Des femmes vendues sur Internet pour être exploitées comme “employées de maison” au Koweït, voilà ce que révèle l’enquête de BBC News Arabic. Une enquête à la suite de laquelle les autorités ont pris des mesures, mais les géants du numérique, eux, doivent encore prendre leurs responsabilités dans ce « marché d’esclaves en ligne »
Enquête initiale signé BBC Arabic, traduite et publiée par courrierinternational.com, le 03 11 2019
Si “vous roulez dans les rues du Koweït, vous ne verrez pas ces femmes”, explique BBC News Arabic. “Elles se trouvent derrière des portes closes, privées de leurs droits fondamentaux.” Mais, si vous “prenez un smartphone, vous pourrez faire défiler des milliers de leurs photos”. Dans l’incapacité de s’échapper, elles sont “disponibles à l’achat pour quelques milliers de dollars”.
La chaîne d’information diffusée au Moyen-Orient et en Afrique révèle dans une grande enquête, comment des femmes sont achetées et vendues illégalement sur Internet puis exploitées en tant qu’employées de maison au Koweït. “Un marché noir en plein essor” dans lequel une partie de la transaction est réalisée sur des applications tels qu’Instagram ou Haraj et via des hashtags spécifiques (“servantes à transférer”, “servantes à vendre”…)
Violation des droits humains
Infiltrés, les enquêteurs de la BBC ont découvert que sur Internet, “les vendeurs préconisaient presque tous de confisquer les passeports des femmes, de les enfermer dans la maison, de leur refuser tout congé et de leur donner peu ou pas d’accès à un téléphone”.
“L’exemple par excellence de l’esclavage moderne”, s’insurge Urmila Bhoola, rapporteuse spéciale des Nations unies, interrogée par la BBC. S’appuyant sur le cas de Fatou, 16 ans, Guinéenne vendue au Koweït, elle dénonce d’une part, la violation de la loi koweïtienne puisqu’une “enfant est vendue et échangée comme un bien”. Mais elle ajoute également qu’il s’agit d’une atteinte au droit humain international.

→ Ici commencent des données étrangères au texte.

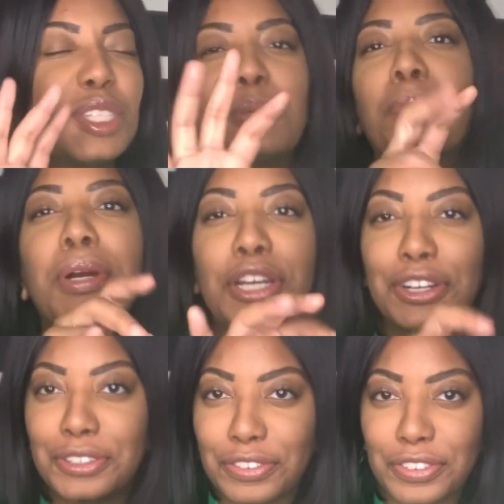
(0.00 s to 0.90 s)

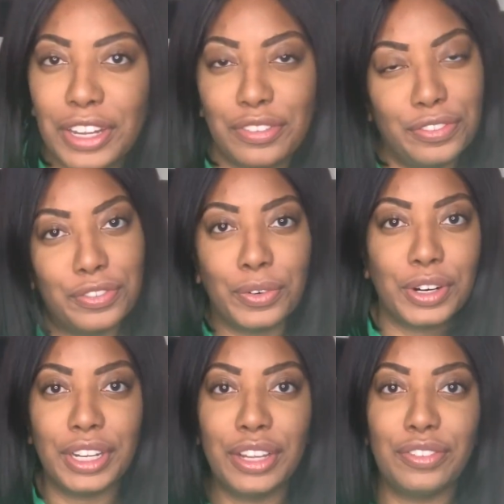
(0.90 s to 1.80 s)
sprinkle, if
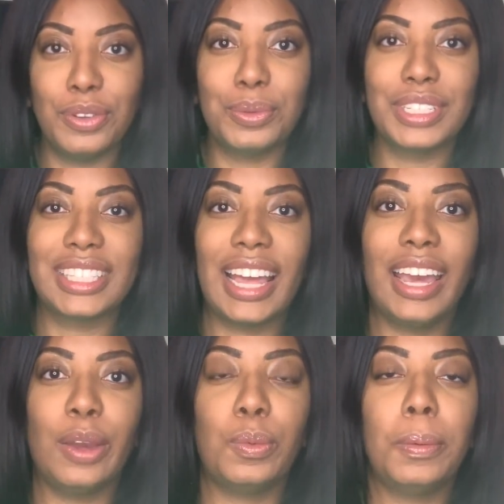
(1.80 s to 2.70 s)
you would
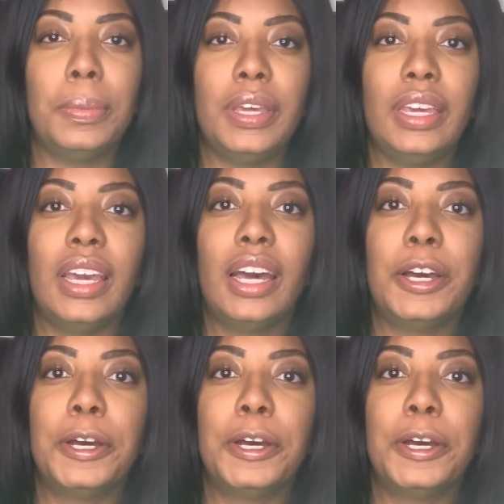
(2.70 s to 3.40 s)
say, would be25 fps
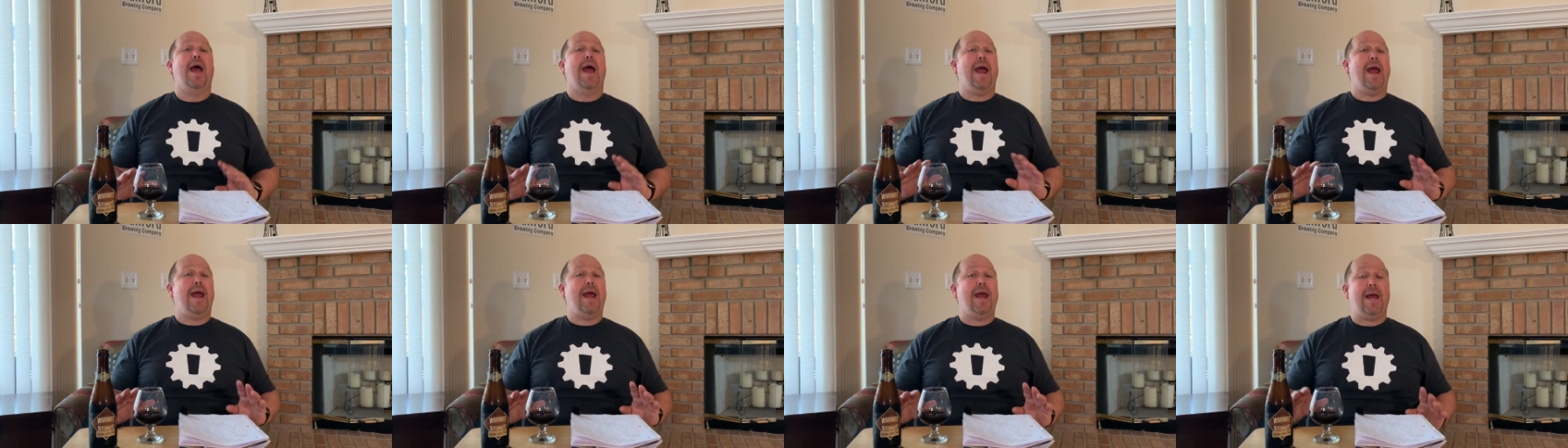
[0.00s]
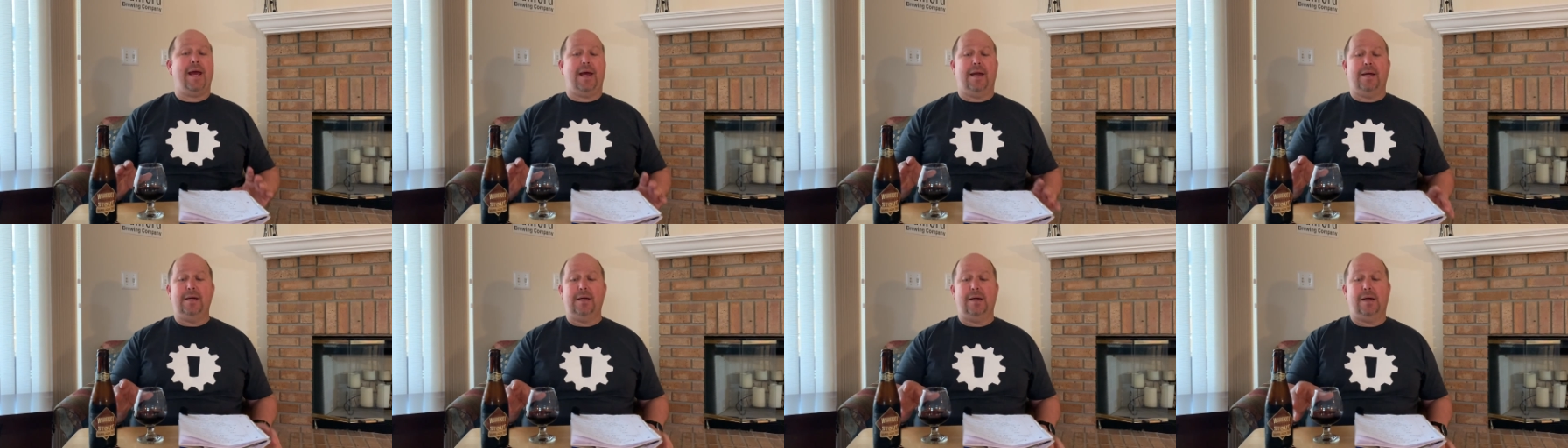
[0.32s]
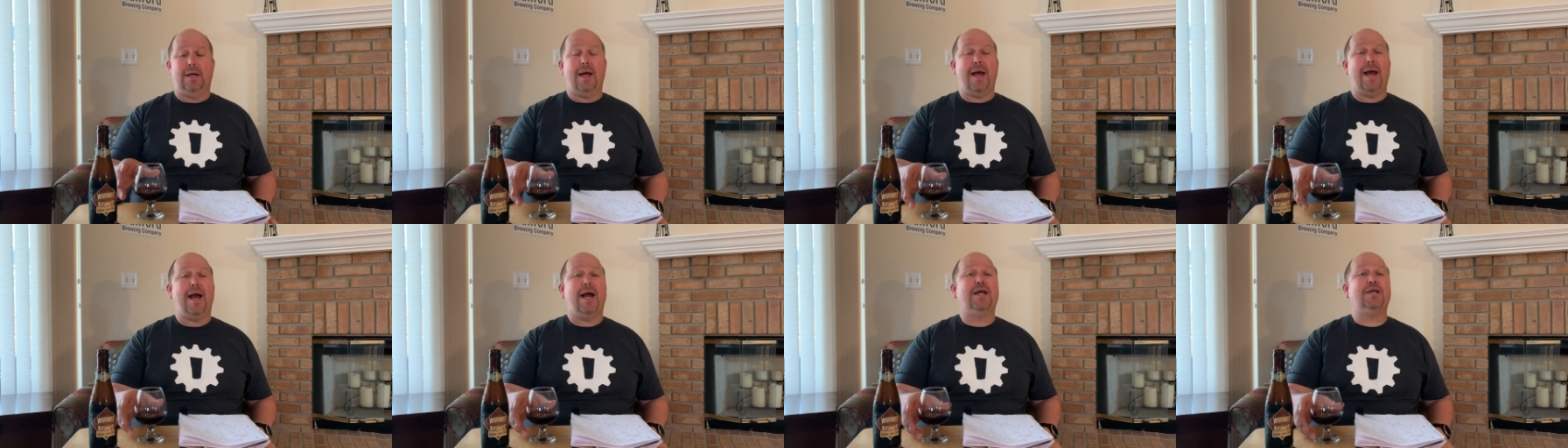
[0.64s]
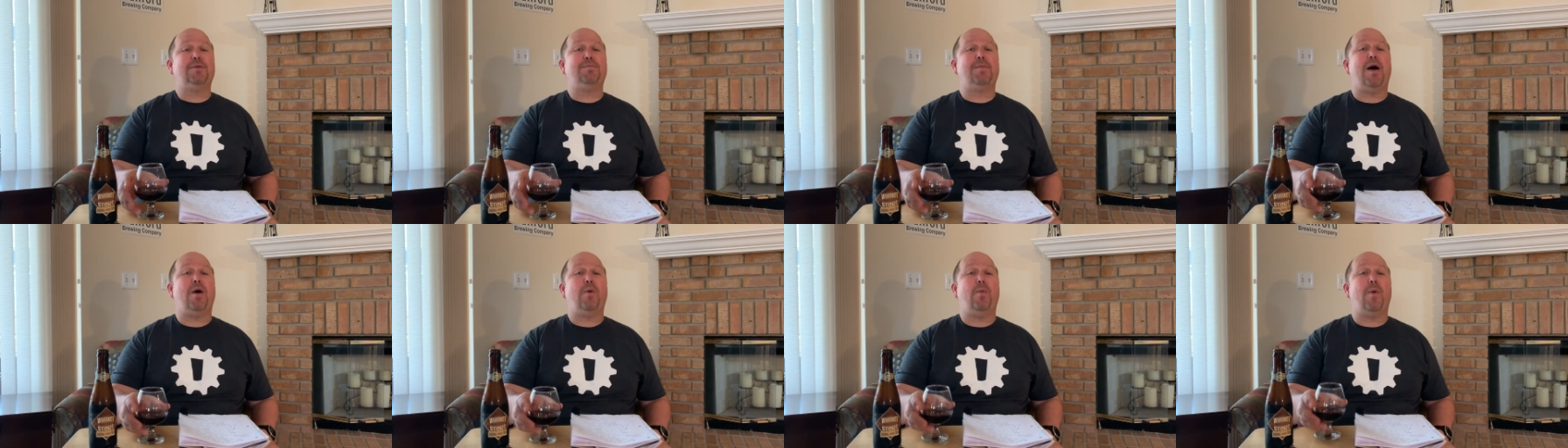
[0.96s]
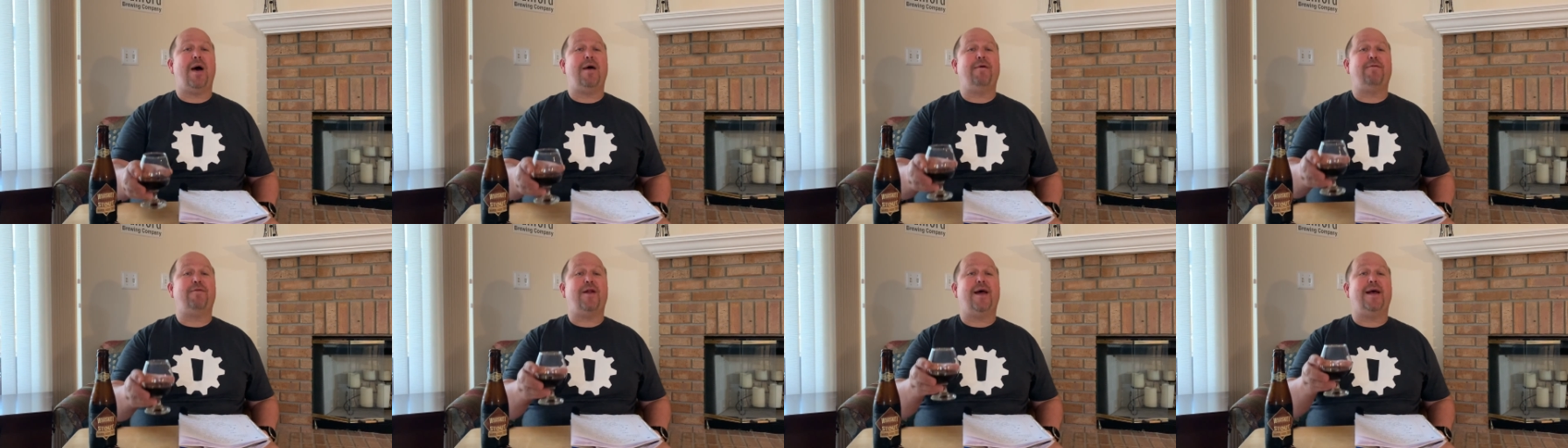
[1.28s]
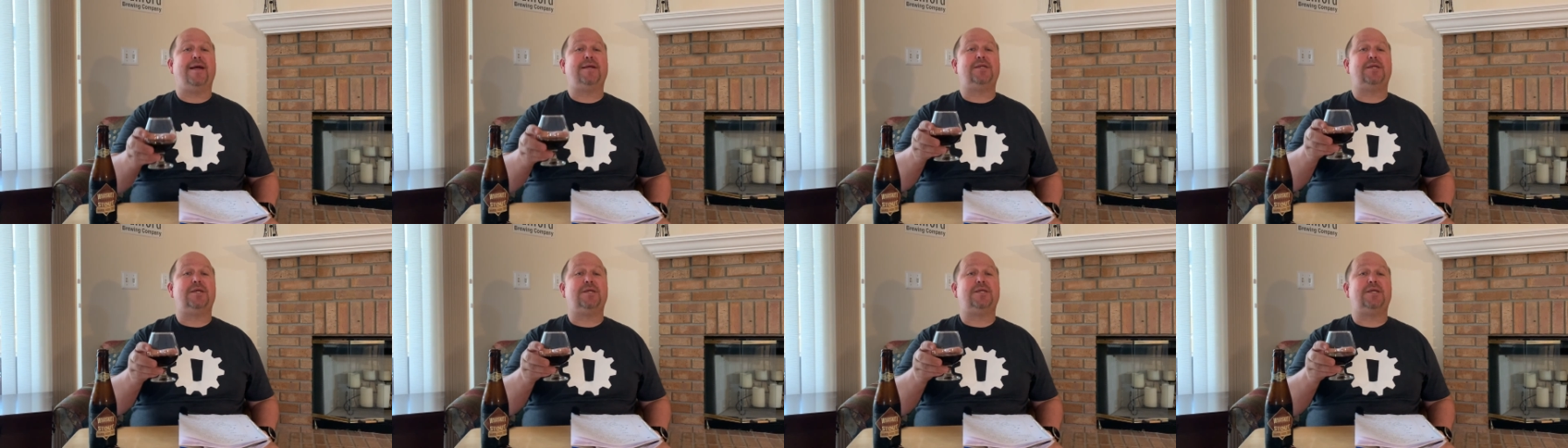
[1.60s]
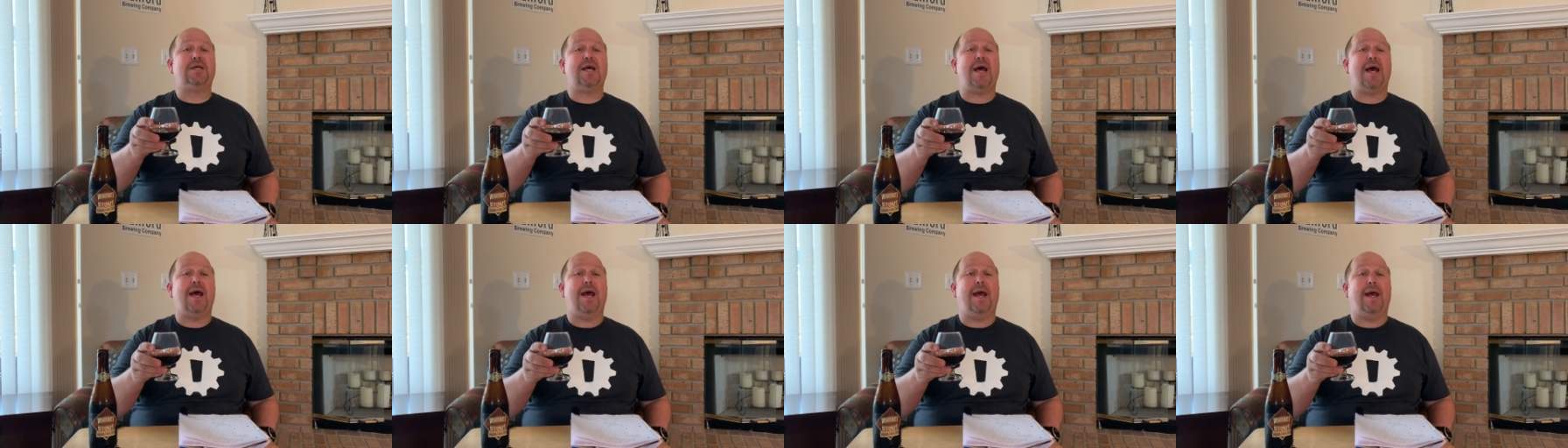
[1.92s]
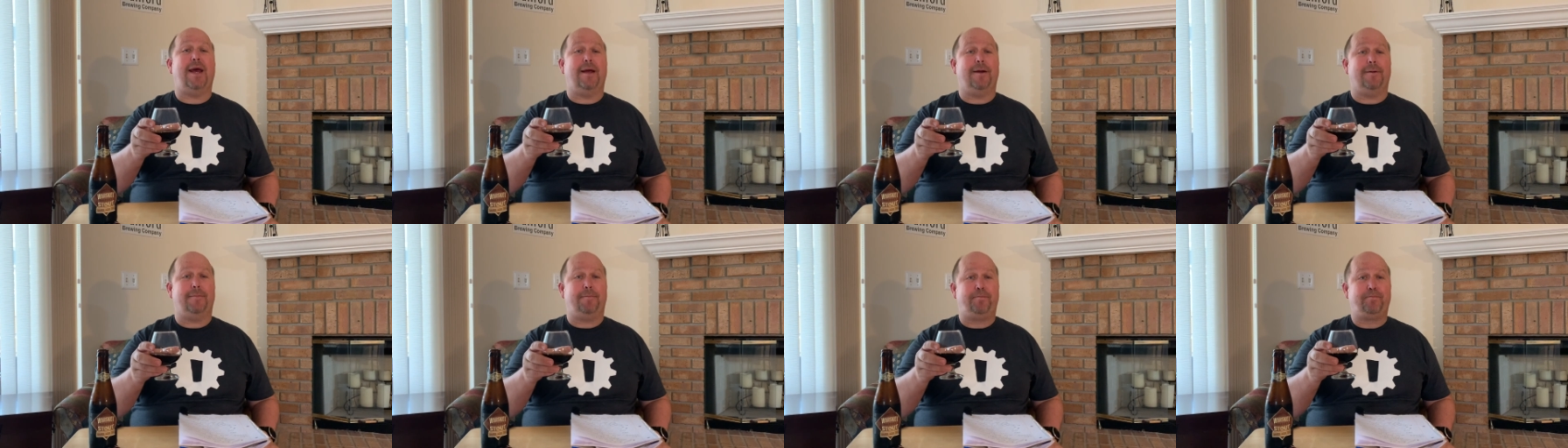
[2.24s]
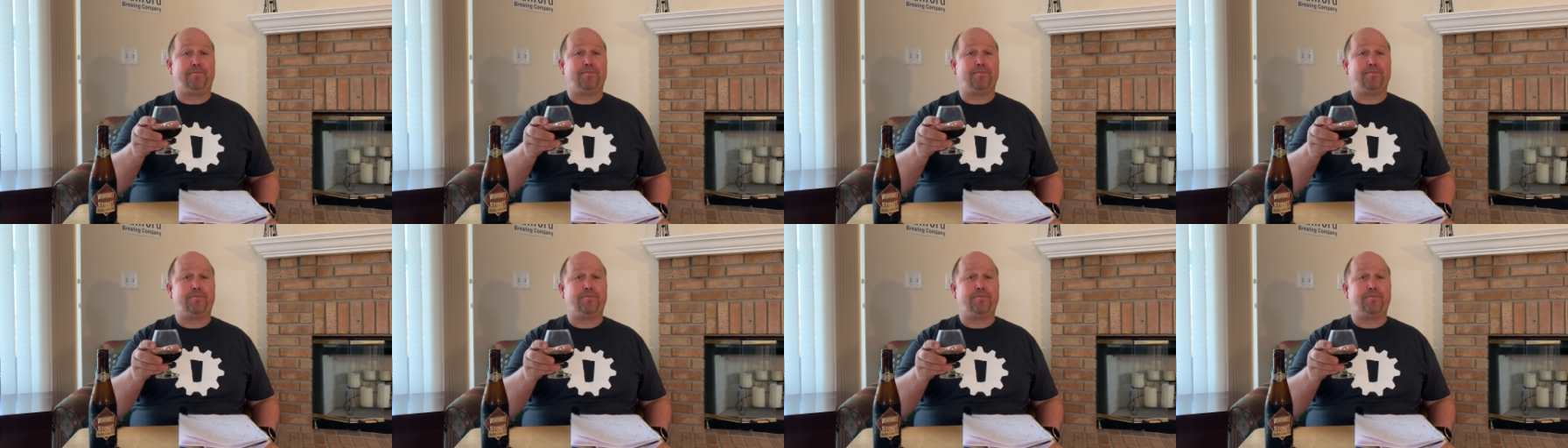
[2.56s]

And as my wife likes to say,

Les plateformes doivent rendre des comptes
Et ce “marché d’esclaves en ligne ne se limite pas qu’au Koweït”, déplore encore BBC News Arabic. En Arabie Saoudite aussi, des centaines de femmes sont vendues via les réseaux sociaux.
De fait, estime encore Urmila Bhoola, Google, Apple, Facebook ou les autres compagnies qui hébergent ces applications “doivent rendre des comptes”. Sans quoi, selon la rapporteuse des Nations unies, “elles promeuvent le marché d’esclaves en ligne”.
Après la publication de l’enquête le 31 octobre, les autorités koweïtiennes ont assuré avoir convoqué les propriétaires de plusieurs comptes sur les réseaux sociaux et leur avoir demandé de retirer leurs annonces. Instagram a également indiqué avoir supprimé plusieurs contenus.
Google et Apple, de leurs côtés, “ont déclaré qu’ils travaillaient avec les développeurs pour empêcher les activités illégales sur leurs plates-formes”, mais les deux sociétés continuent de proposer dans leur offre “4Sale”, l’application très populaire dans le cadre de ce marché noir.